Because water is so important to our every day lives, improving and maintaining water quality is our passion at Deck and Patio. In fact, we have a special division — Rainwater Harvesting Group — dedicated to installing rainwater collection systems that alleviate demand on municipal systems, reduce water bills and beautify and enhance landscaping and properties.
In addition to saving on water bills, fortunate residents in other parts of the United States, who have installed rainwater harvesting collection systems (alas not New York as of this writing), can take advantage of state and/or local rebates — the amount of the rebate being frequently determined by the type and size of the harvesting system installed (i.e., barrel collection or pump driven).
One city — Austin, TX — has an excellent rebate program. Granted, Texas has suffered through five straight years of droughts until last year’s spring rains were finally sufficient, so saving rainwater there is a high priority. However, other areas in the country, not so plagued by droughts, offer similar water rebates through their own state and local initiatives.
To find out how such programs might benefit Long Island, we spoke with Nick Menchyk, Assistant Professor (Urban Horticulture & Design) at SUNY Farmingdale.
“On the east coast, we typically get plenty of rain. However, any time we can harvest and use rainwater for irrigating our landscape — as opposed to pulling it from our aquifers — is going to be beneficial. Where government programs around the country exist, these programs have worked very well, and we should look at this at the local level here on Long Island,” says Professor Menchyk.
He adds that in California, for example, they offered rebates to remove turfgrass in favor of drought tolerant landscapes and that state funding ran out of money because so many people jumped at it.
“So any time you can encourage people to use that rain barrel or an in-ground system to collect rainwater is bound to be effective.”
While he does not consider himself an expert in rainwater harvesting and rain gardens, Professor Menchyk is convinced that it’s only a matter of time when the greater eastern seaboard will be looking to how we irrigate, as well as which plants work well in droughts and in rain gardens.

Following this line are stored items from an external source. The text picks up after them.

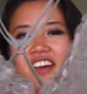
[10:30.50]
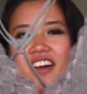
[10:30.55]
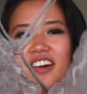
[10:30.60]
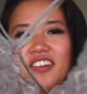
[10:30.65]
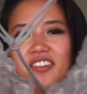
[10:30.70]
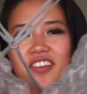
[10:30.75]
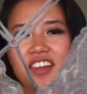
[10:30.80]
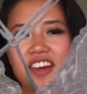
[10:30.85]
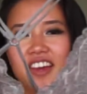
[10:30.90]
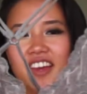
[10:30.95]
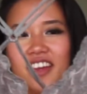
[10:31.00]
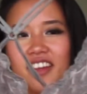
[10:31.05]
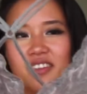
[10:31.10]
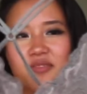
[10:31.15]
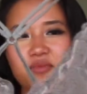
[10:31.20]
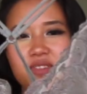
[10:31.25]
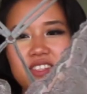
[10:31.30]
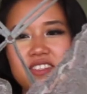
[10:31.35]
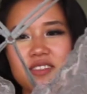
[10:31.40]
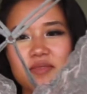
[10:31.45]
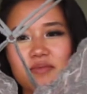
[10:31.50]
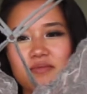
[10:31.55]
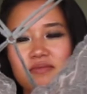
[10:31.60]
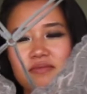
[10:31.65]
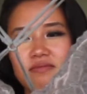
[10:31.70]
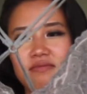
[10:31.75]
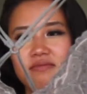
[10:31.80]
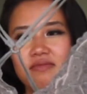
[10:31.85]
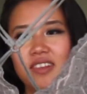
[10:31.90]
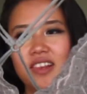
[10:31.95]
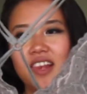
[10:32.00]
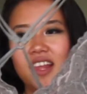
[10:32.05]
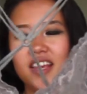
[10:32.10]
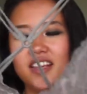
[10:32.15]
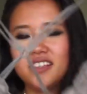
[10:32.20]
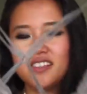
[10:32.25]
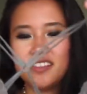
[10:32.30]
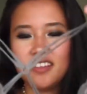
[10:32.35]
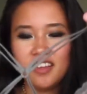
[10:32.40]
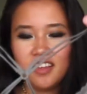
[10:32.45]
outline with some
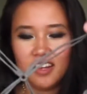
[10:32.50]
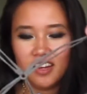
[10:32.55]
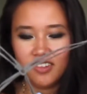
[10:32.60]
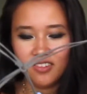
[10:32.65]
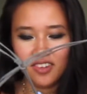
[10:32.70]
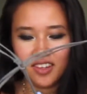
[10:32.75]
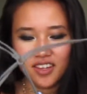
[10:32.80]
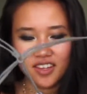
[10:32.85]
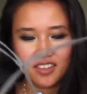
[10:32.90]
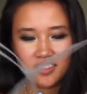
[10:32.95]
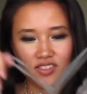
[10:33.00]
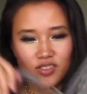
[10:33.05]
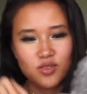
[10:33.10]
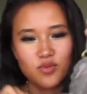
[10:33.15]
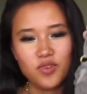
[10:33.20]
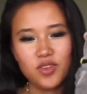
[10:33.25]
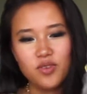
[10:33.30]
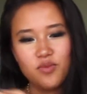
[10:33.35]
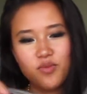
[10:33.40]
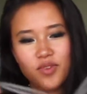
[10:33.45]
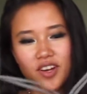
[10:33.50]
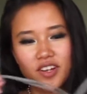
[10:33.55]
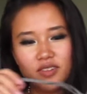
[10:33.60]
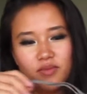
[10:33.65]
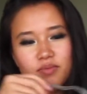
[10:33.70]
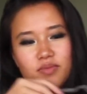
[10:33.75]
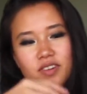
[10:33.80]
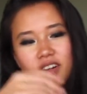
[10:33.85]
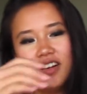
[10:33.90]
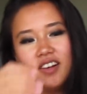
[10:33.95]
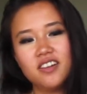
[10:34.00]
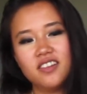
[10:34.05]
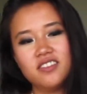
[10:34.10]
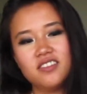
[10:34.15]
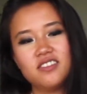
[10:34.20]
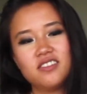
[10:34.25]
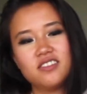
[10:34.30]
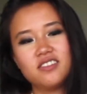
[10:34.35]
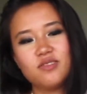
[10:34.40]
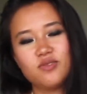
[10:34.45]
lacy outline. So when you wear the bra, it
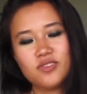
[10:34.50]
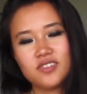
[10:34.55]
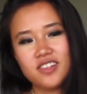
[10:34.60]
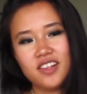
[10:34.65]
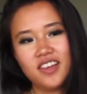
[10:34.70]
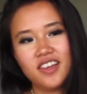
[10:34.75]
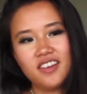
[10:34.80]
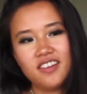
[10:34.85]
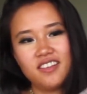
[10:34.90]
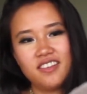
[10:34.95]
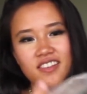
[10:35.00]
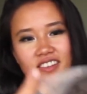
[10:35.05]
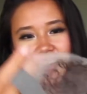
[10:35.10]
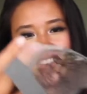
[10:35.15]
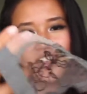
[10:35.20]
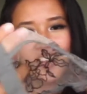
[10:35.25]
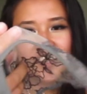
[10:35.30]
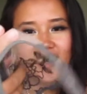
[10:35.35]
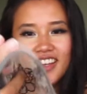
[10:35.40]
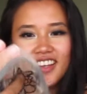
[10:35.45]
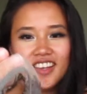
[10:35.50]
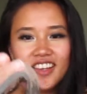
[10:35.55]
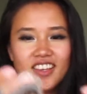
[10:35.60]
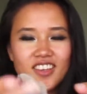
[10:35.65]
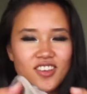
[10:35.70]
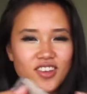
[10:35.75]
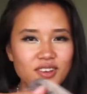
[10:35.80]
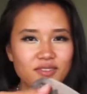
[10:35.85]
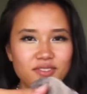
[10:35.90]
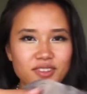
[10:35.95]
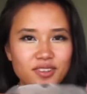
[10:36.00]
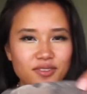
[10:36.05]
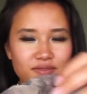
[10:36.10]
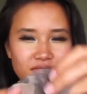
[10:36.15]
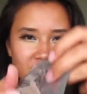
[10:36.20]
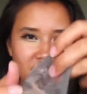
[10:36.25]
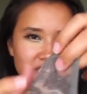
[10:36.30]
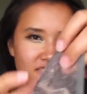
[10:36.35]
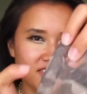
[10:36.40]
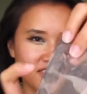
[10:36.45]
just looks like you have little
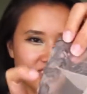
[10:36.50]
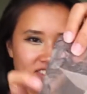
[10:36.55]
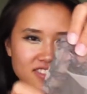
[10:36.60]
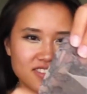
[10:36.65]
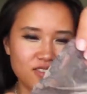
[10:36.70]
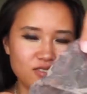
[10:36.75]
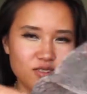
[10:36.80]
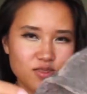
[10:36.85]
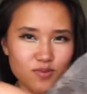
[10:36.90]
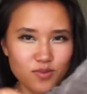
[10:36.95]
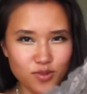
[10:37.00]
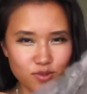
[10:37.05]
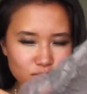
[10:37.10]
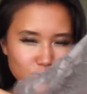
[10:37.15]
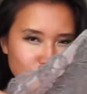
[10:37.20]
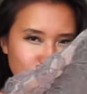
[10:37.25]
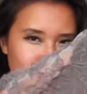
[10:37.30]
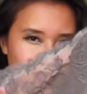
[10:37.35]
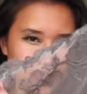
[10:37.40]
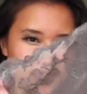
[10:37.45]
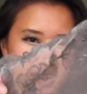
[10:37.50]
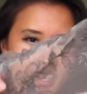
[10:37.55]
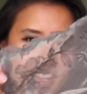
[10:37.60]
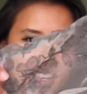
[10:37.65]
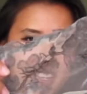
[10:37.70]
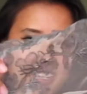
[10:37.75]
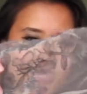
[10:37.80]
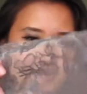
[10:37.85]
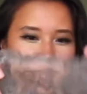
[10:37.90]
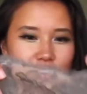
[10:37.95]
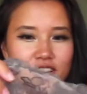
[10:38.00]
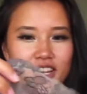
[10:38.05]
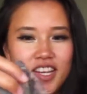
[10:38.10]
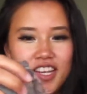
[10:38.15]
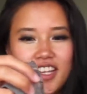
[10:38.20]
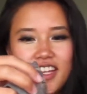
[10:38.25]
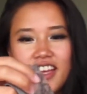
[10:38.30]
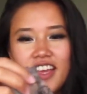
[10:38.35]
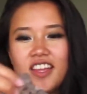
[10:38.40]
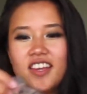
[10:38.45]
flowers on your boobs, and they're
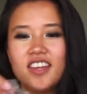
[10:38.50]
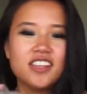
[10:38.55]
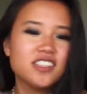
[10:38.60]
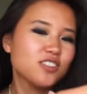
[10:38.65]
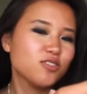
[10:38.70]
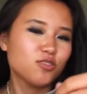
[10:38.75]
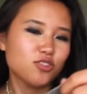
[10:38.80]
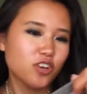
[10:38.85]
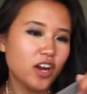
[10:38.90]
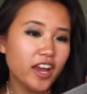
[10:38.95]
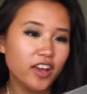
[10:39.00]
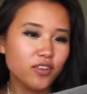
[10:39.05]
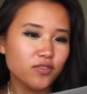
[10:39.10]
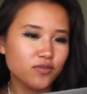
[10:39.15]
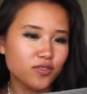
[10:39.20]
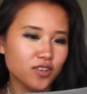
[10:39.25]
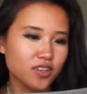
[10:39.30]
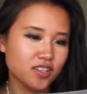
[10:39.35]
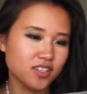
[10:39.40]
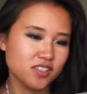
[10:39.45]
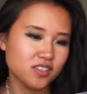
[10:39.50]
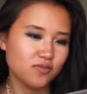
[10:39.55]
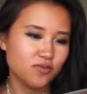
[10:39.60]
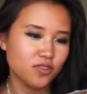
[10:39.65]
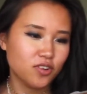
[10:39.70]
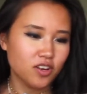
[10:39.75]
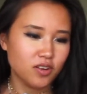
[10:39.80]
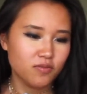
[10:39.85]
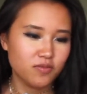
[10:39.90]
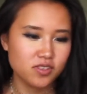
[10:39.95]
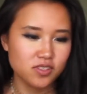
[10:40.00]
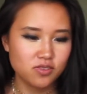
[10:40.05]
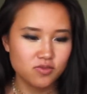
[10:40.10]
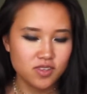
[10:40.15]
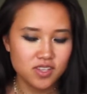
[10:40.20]
pretty. And there's no try-on for this, for obvious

“Whether we like it or not, the future holds limitations in the amount of water we use. Rainwater harvesting is a way we can be responsible stewards of our environment now. We have such a unique area on Long Island. Along the coast, we are less than 11 feet from ground water. Any way we can capture water from impervious parts of our landscapes — and prevent it from leaving our property — is going to reduce the number of pollutants and nutrients getting into our lakes, streams, oceans and potentially into the ground water.”

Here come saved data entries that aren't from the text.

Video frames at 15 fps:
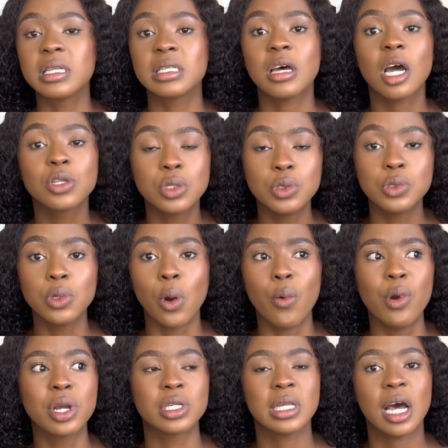it's hard to do your
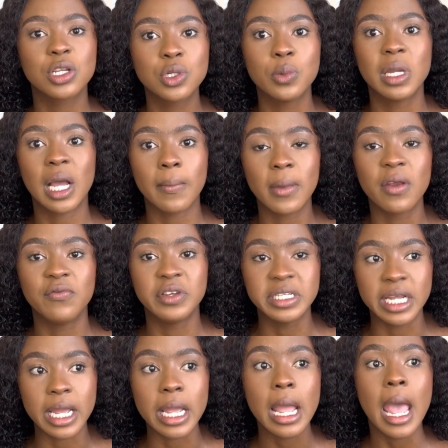work, it's hard to wake up every
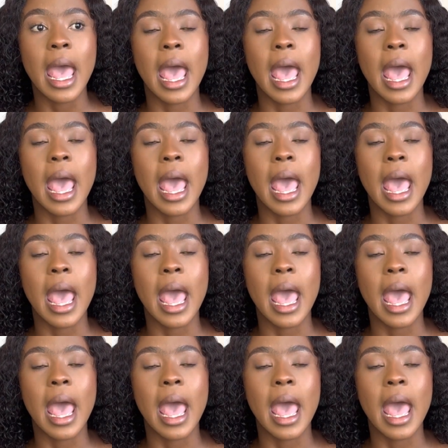day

A special thanks to Professor Menchyk. As an additional note: While harvesting rainwater is not a new idea, rebates for installing such systems are still very new. Deck and Patio’s research shows that only the following states, either through state or local municipalities, offer incentives for rainwater harvesting at this time: Arizona, California, Colorado, Florida, Illinois, Indiana, Maryland, Minnesota, Nevada, New Mexico, Oregon, Texas, Virginia, Washington. and Washington D.C.